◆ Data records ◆

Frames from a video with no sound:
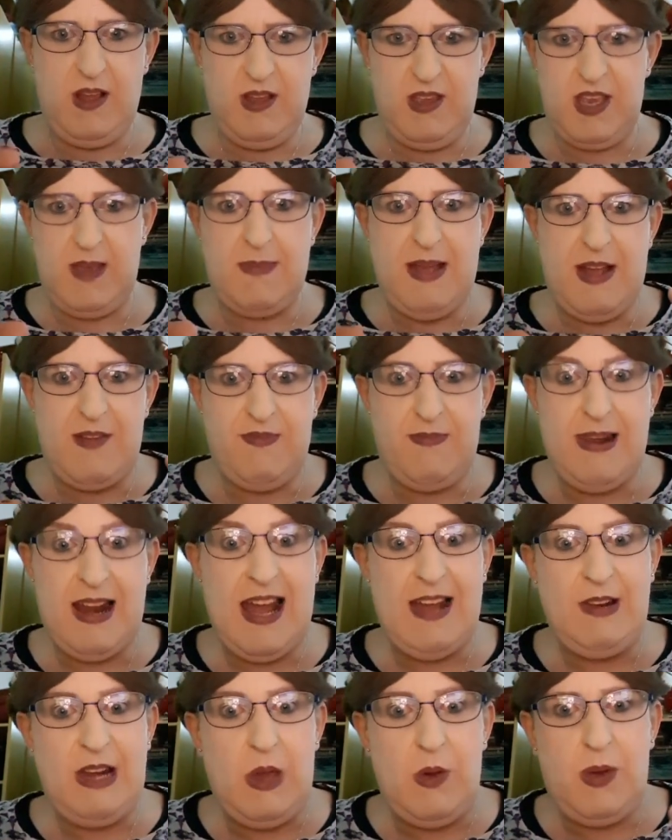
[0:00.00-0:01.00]
come out from
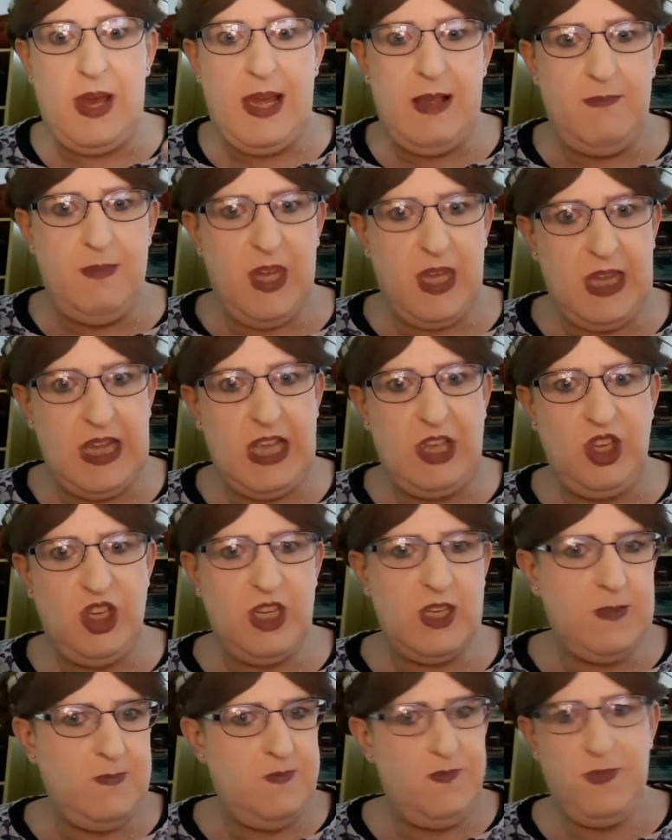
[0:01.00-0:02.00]
out of nowhere like
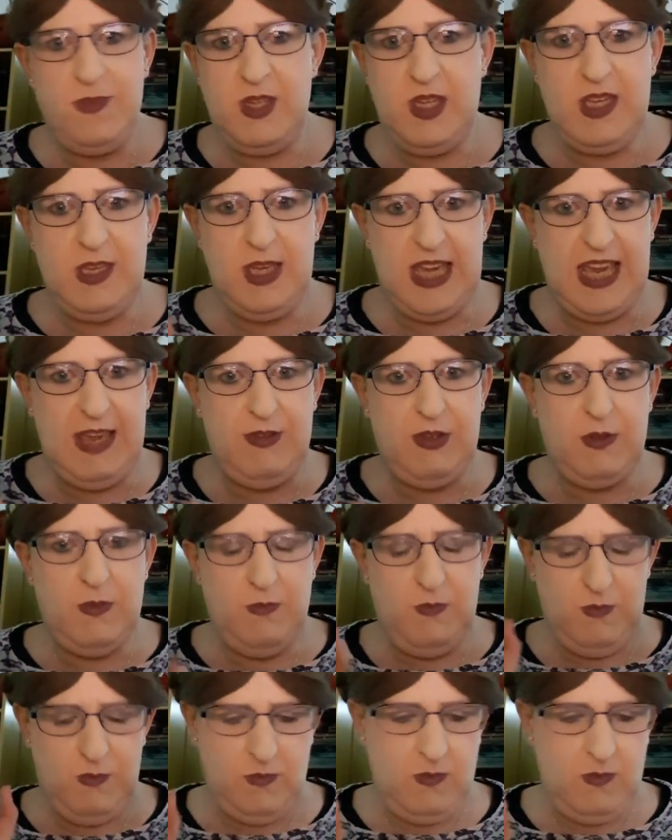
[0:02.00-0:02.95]
ninjas. Evil.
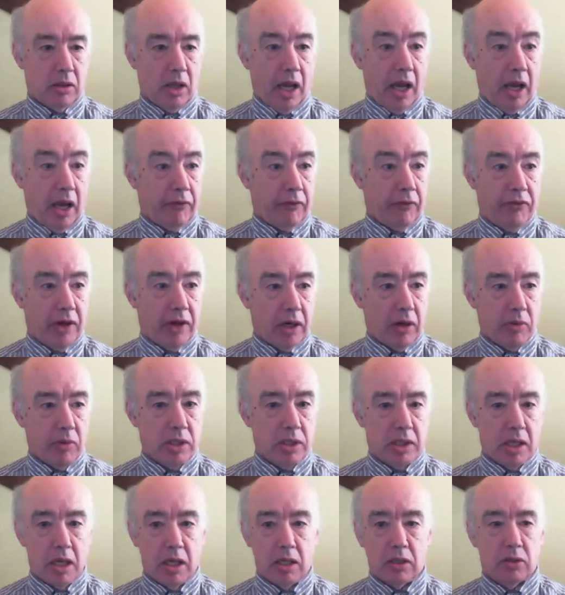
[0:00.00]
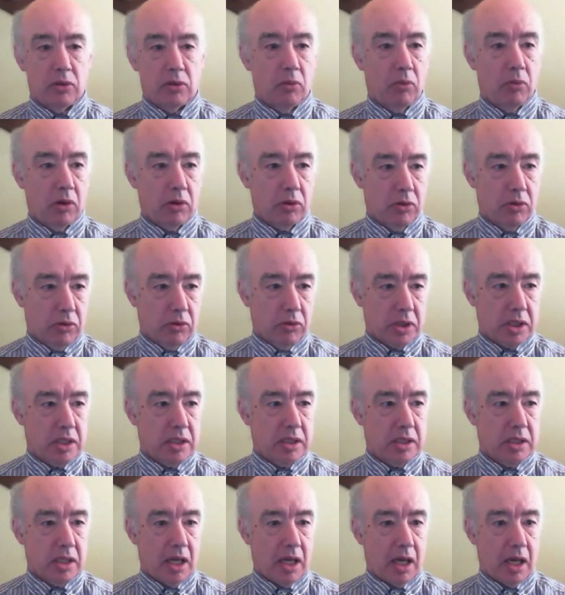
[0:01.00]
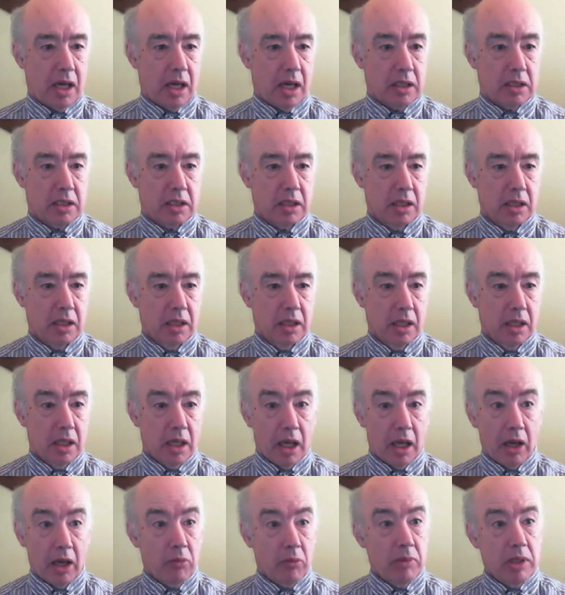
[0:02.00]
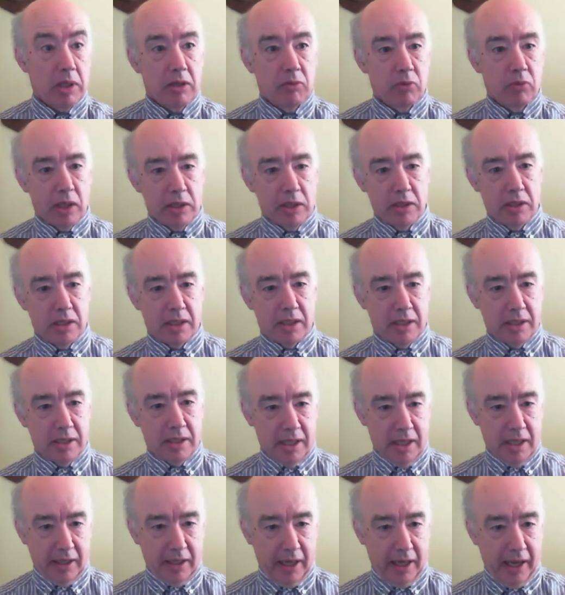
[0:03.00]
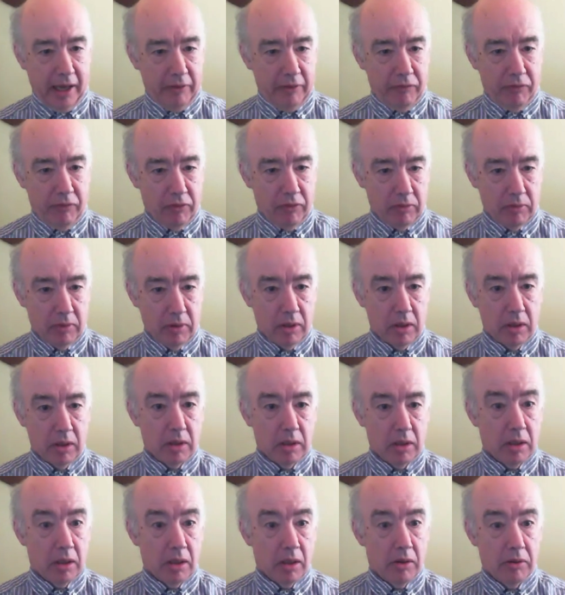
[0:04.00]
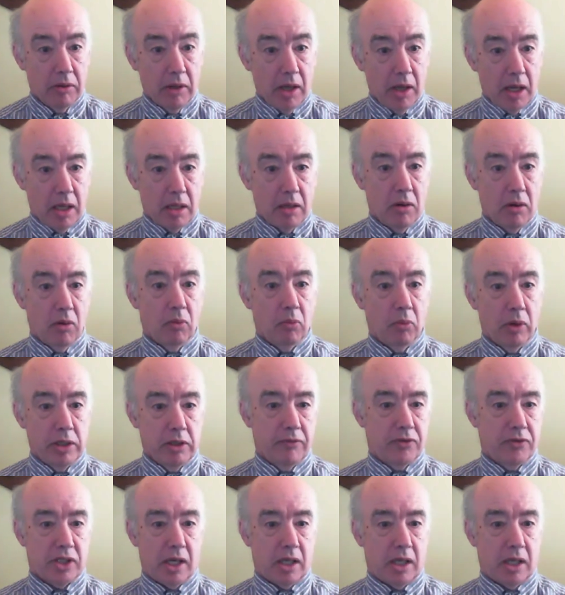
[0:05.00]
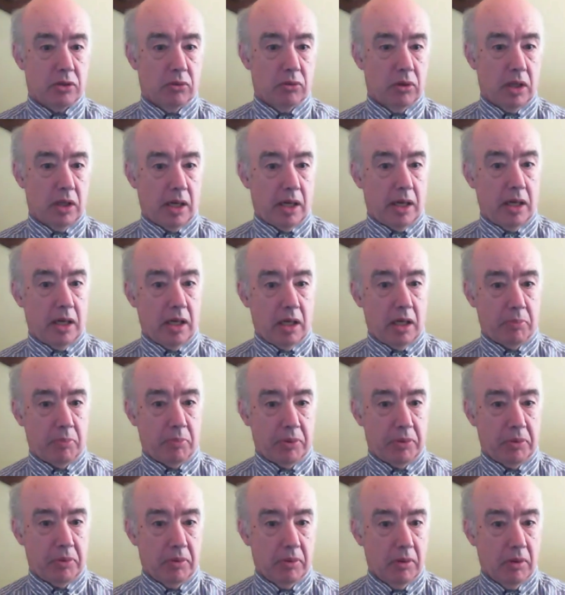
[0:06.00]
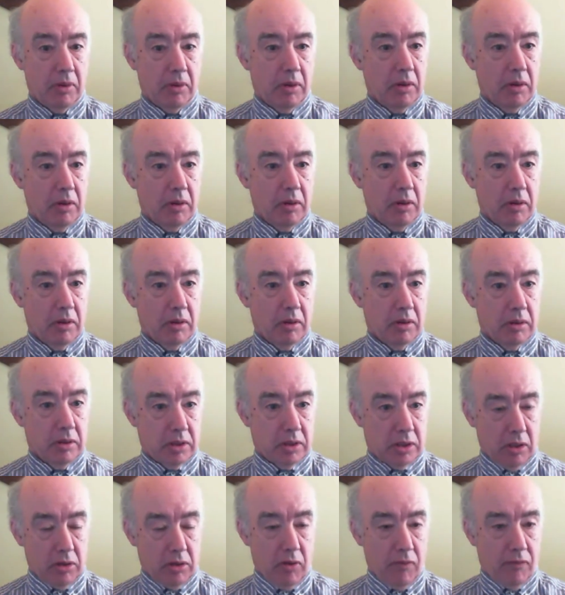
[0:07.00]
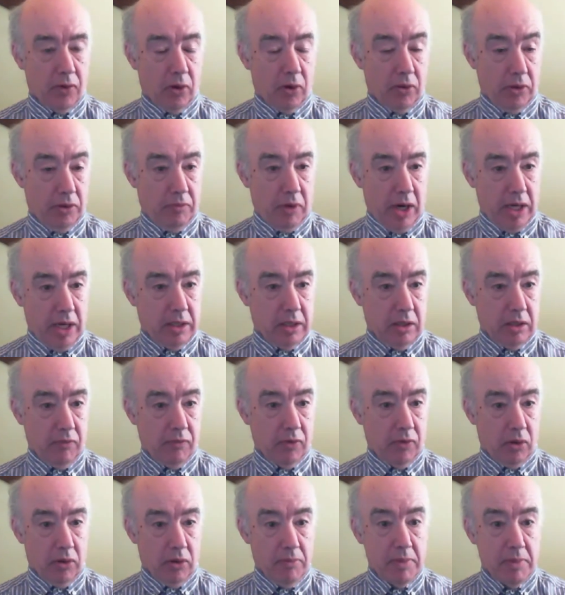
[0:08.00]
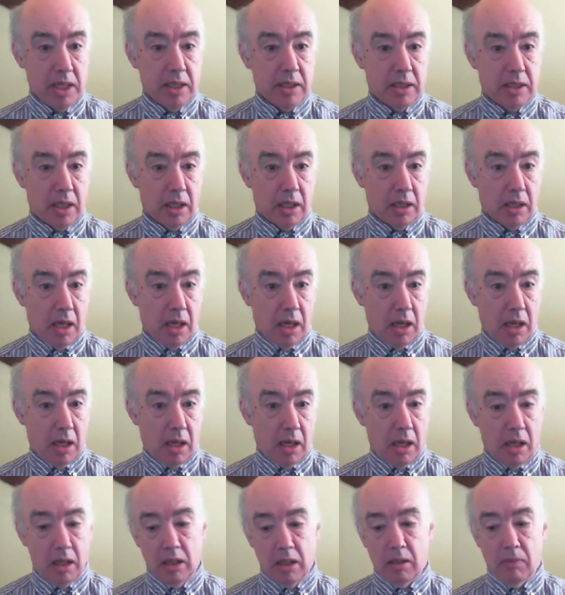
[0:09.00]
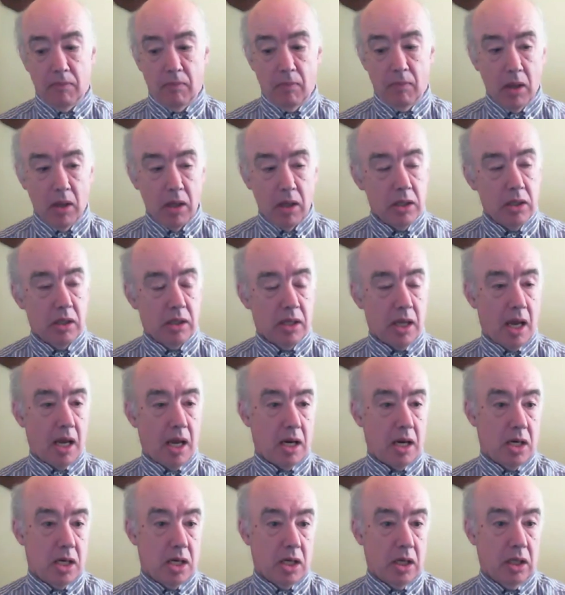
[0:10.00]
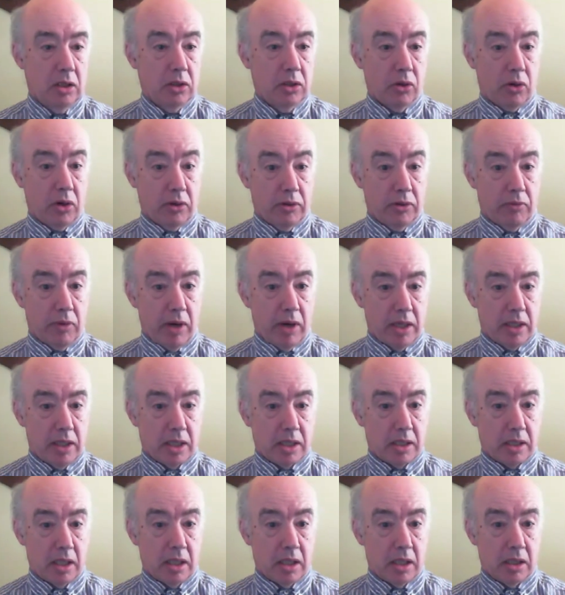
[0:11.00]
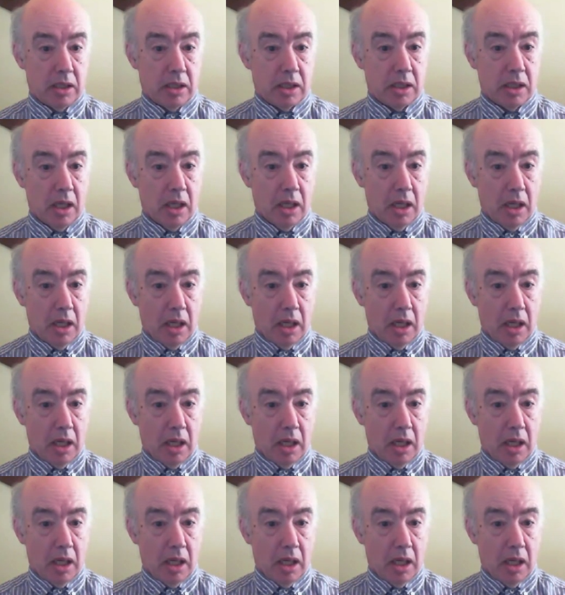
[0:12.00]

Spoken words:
How far is it? What course is it at? How many runners does it have? Then when you've set all that up, so you've got the race, you've got the meeting there, you then look at the races.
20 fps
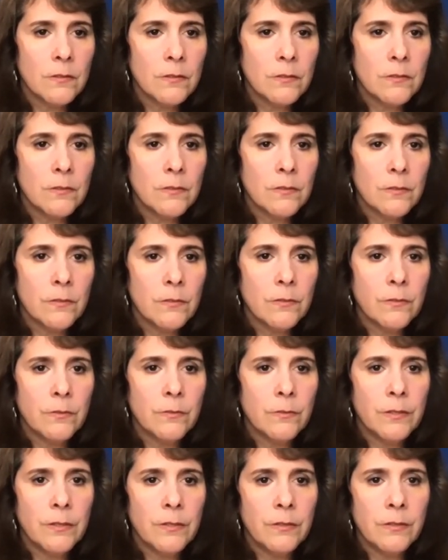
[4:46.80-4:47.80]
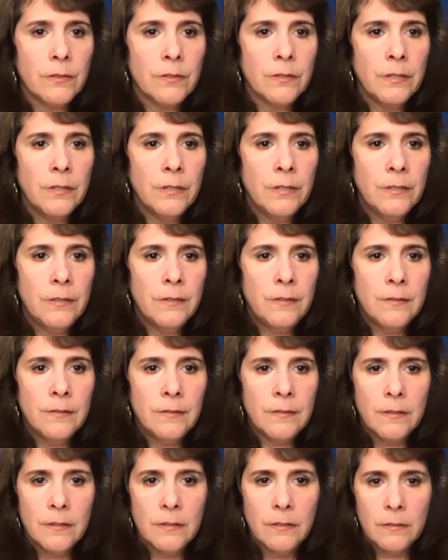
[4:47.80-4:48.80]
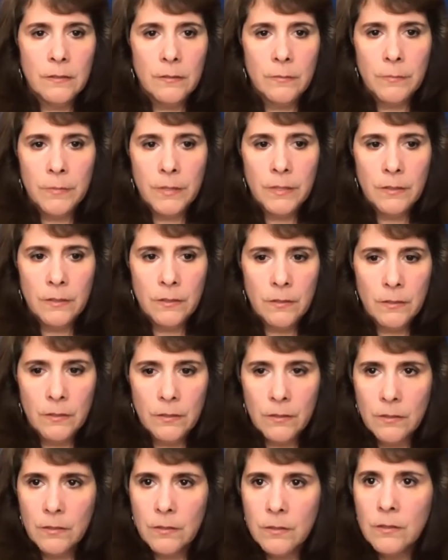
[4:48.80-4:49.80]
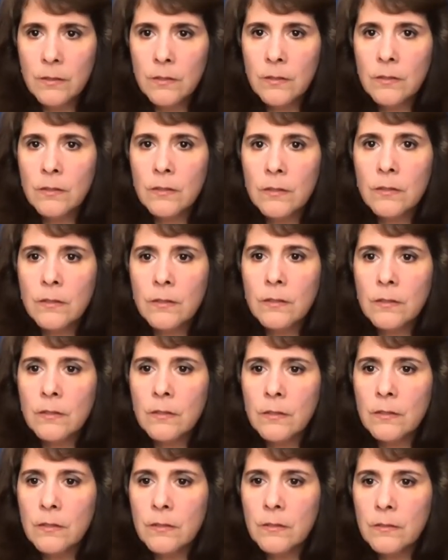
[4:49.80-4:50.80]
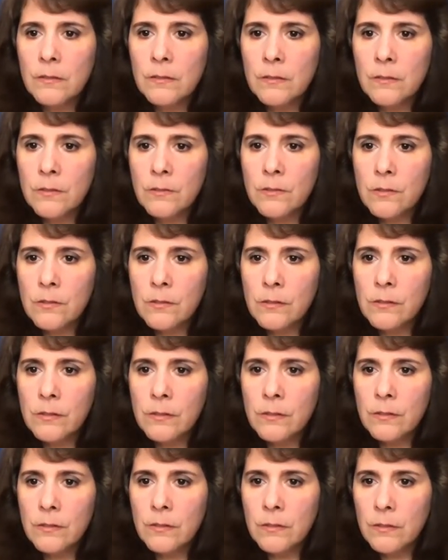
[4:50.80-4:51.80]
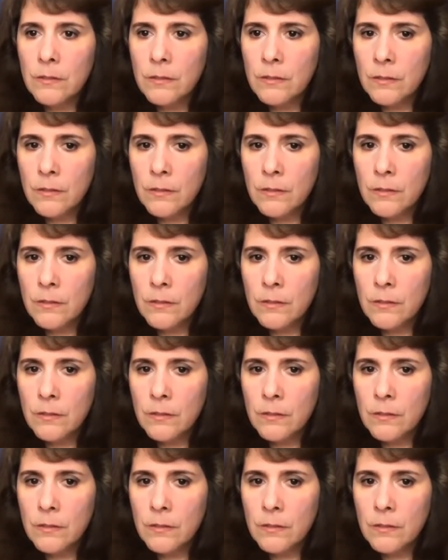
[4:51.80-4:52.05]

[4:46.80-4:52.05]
So here it is. Let me essentially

◆ BRIEF ◆
Each entry above is to be written out again unchanged, apart from the pictures, which are left out.

◆ REPLY ◆
Frames from a video with no sound:
[0:00.00-0:01.00]
come out from
[0:01.00-0:02.00]
out of nowhere like
[0:02.00-0:02.95]
ninjas. Evil.
[0:00.00]
[0:01.00]
[0:02.00]
[0:03.00]
[0:04.00]
[0:05.00]
[0:06.00]
[0:07.00]
[0:08.00]
[0:09.00]
[0:10.00]
[0:11.00]
[0:12.00]

Spoken words:
How far is it? What course is it at? How many runners does it have? Then when you've set all that up, so you've got the race, you've got the meeting there, you then look at the races.
20 fps
[4:46.80-4:47.80]
[4:47.80-4:48.80]
[4:48.80-4:49.80]
[4:49.80-4:50.80]
[4:50.80-4:51.80]
[4:51.80-4:52.05]

[4:46.80-4:52.05]
So here it is. Let me essentially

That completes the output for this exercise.